This has been a very successful project of the past years, but it is still functioning very well. We commenced this project about 1998, when the internet was still in its beginning.
In the days before Telemedicine, things happened like this:
A farmworker would report to a rural hospital with a serious medical condition. If this was beyond the local hospital doctor (usually the local general practitioner) he would refer the patient to the next level of the hospital. At this stage the State paid for all the patients’ analysis. The local hospital would make an appointment with the next level hospital with whom they were assigned to work, which could be 150 Km away. The patient was sent away until the date arrived to go to the secondary hospital, which was normally 2 weeks down the line. The patient had to pay for the trip from the local hospital to the secondary hospital and back by ambulance. This could cost him/her all the monthly wages.
The secondary hospital would examine the patient and if the patient was lucky a date was set immediately for the necessary treatment (which could be 2 weeks from then). In this case the patient would have to go back home and come back later, paying for all the transport back and forth. Treatment was free, but possibly 1 month down the line.
If the patient was unlucky, he/she would be referred to a tertiary hospital (Tygerberg, Groote Schuur or Red Cross Children Hospital) and the same procedure would apply, wasting another 2 weeks minimum and the cost of the transport every time.
Rotary managed to negotiate with the top Professors of Tygerberg to install a system using the internet whereby the x-ray and the high definition photos of the patient’s ailments would be sent to Tygerberg, and within 7 hours of receiving this, the local hospital would have a reply from one of the professors concerned with this ailment.
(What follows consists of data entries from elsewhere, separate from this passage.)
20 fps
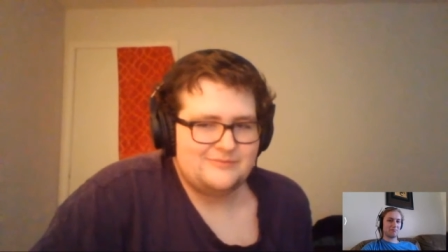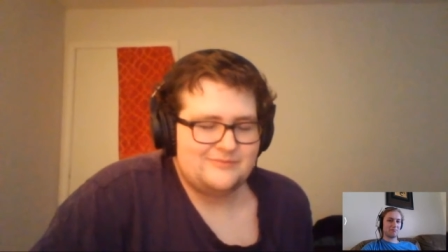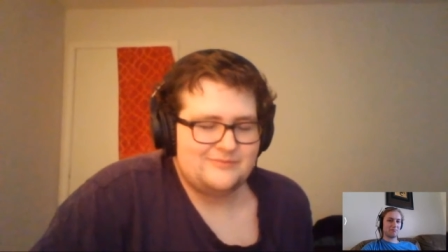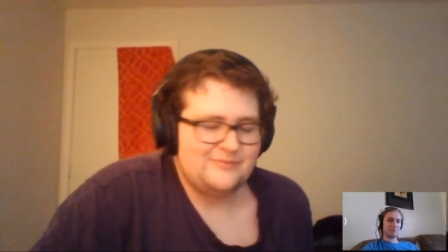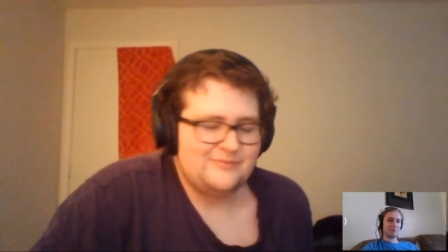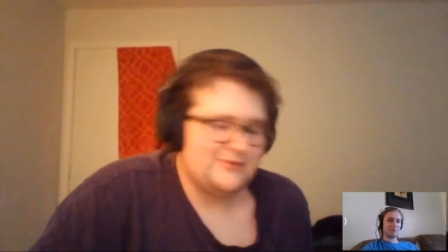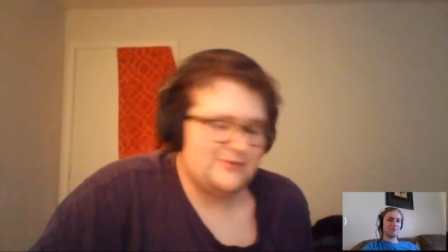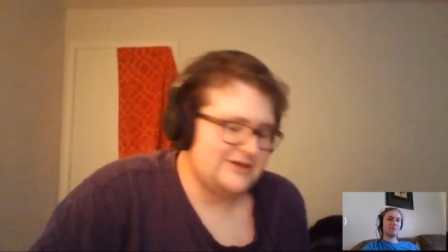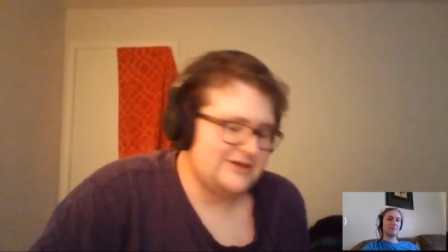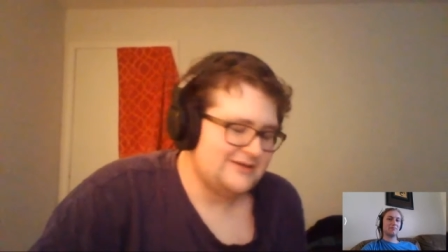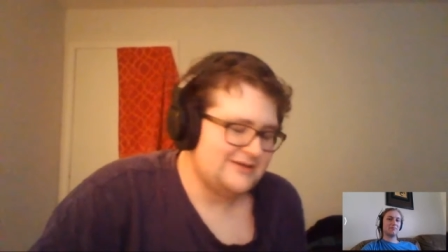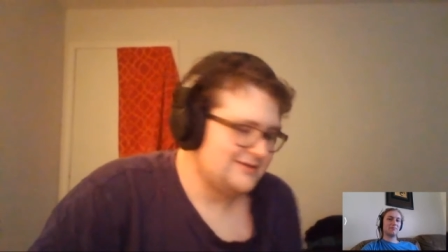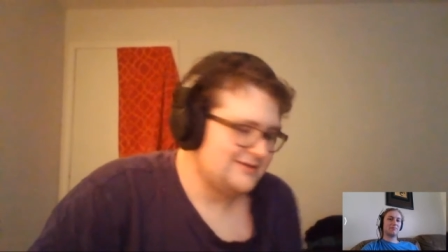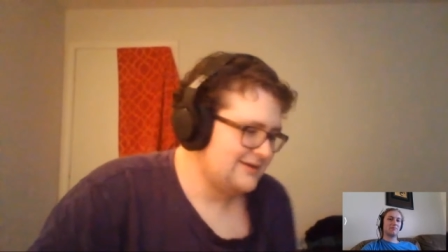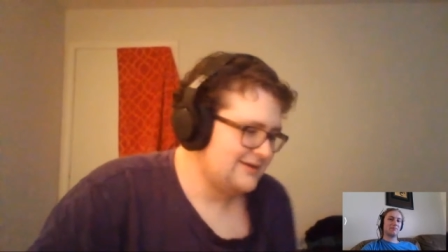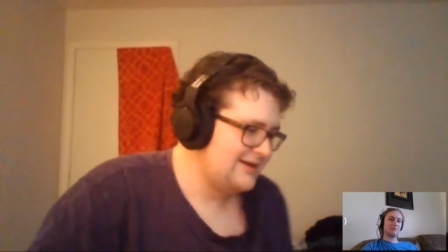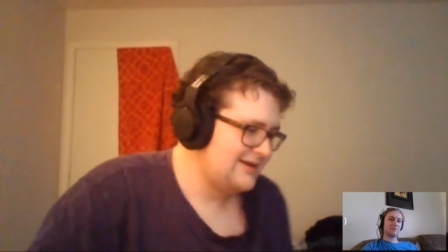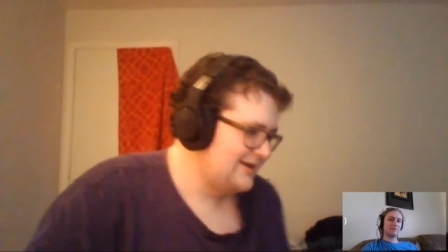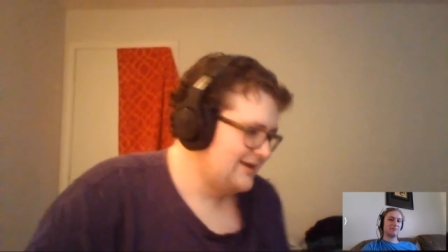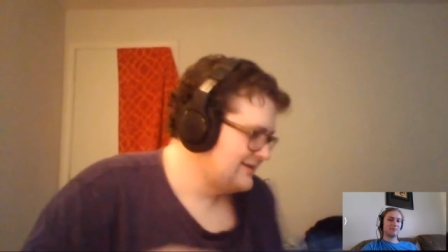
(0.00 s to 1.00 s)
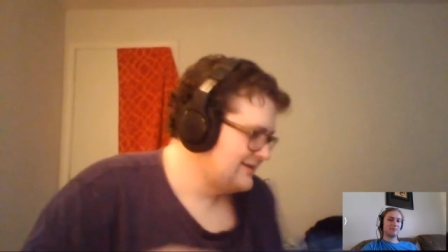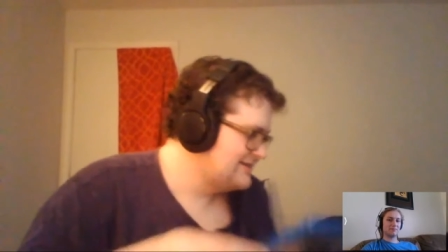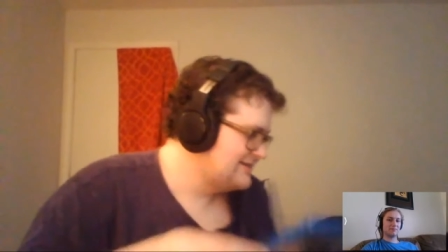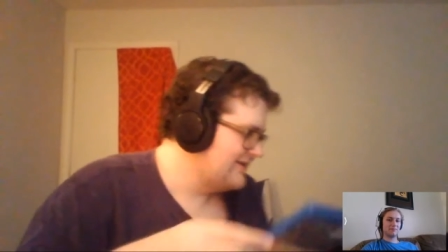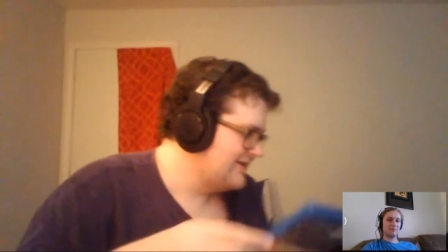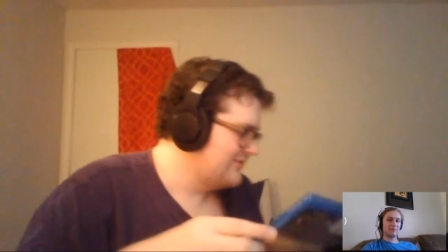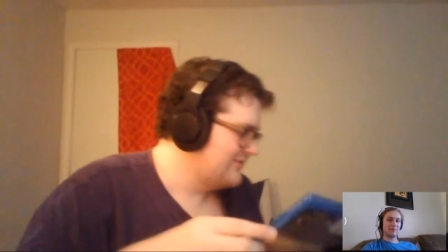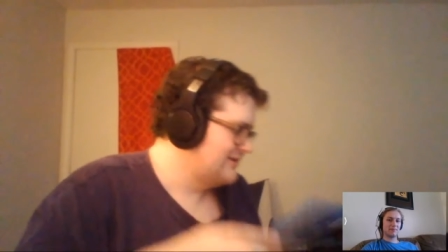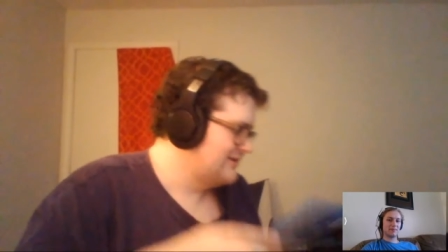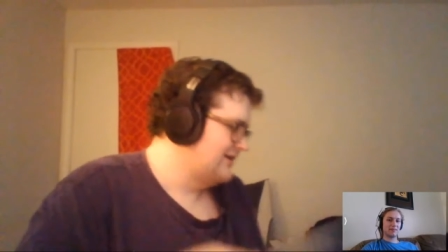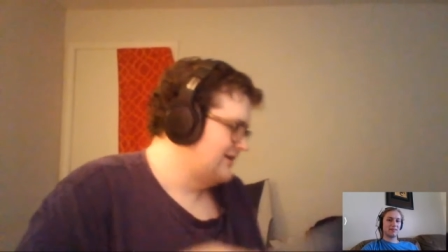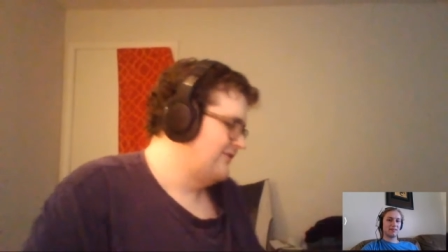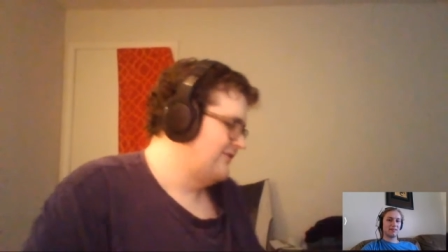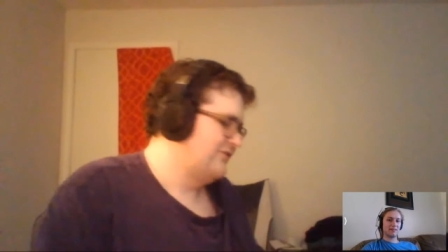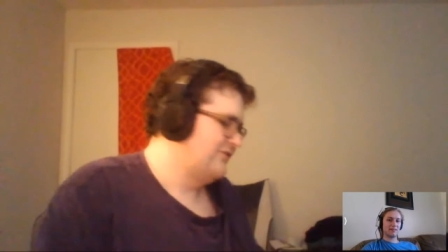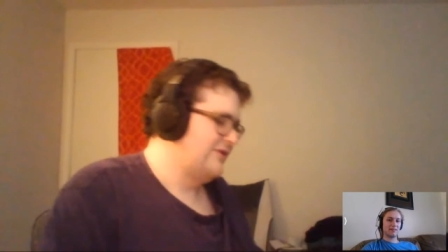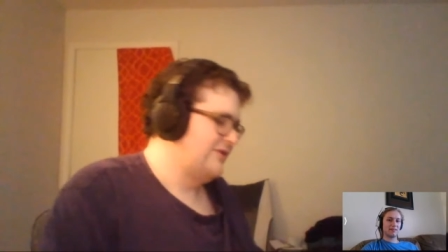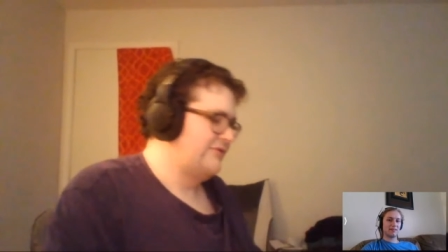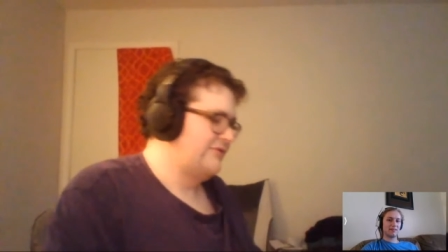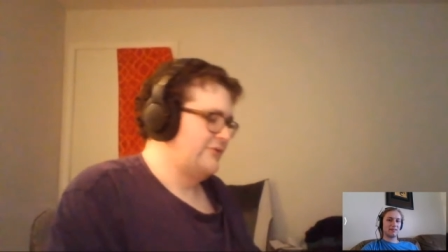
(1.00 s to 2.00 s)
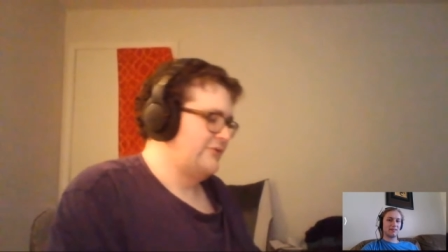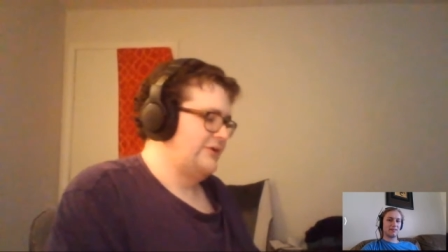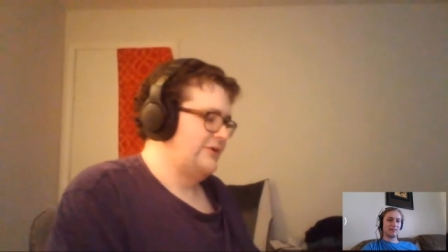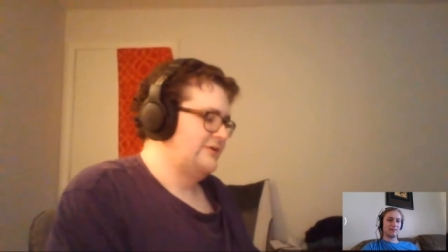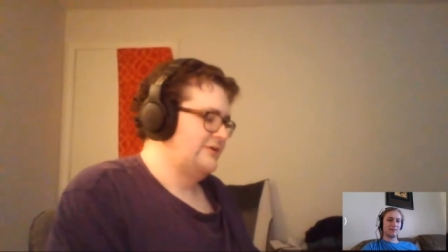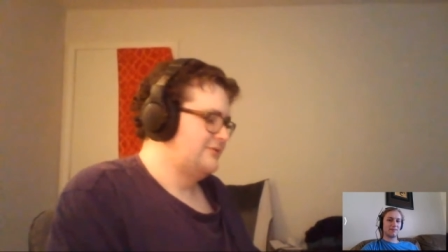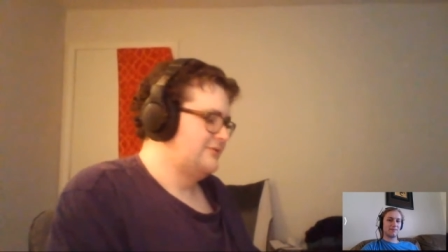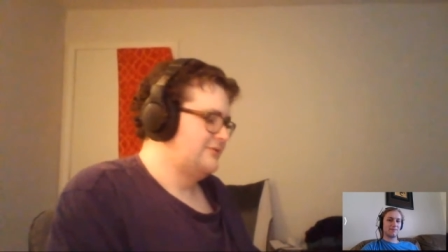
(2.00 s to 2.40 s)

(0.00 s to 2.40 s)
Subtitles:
But it's definitely not for everyone.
The positive results of this change were immense.
In many cases the patient was treated at the local hospital by the local doctor who was given precise instructions on what to do. Within a short space of time the patient was home recovering, with no cost to him or her.
In very serious cases, the patient was booked directly into Tygerberg by the professor and only had to pay for one set of transport.
The Rotary Club of Durbanville put in 5 Telemedicine projects into different hospitals, but the most successful was that of Clanwilliam Hospital. We are still in contact with the hospital and Dr Strauss. We gave them a high-resolution scanner to scan the X-rays they took, and (then) very high-resolution digital camera to take photos of the patient affected area
Many years later we installed a second digital X-rays machine which shortened the time needed for the information to be sent to Tygerberg Hospital. At that time this was the second Digital X-ray unit installed at any public hospital in South Africa.
This has really been a project which has assisted those in need by drastically reducing not only their cost, but also the waiting time before receiving treatment.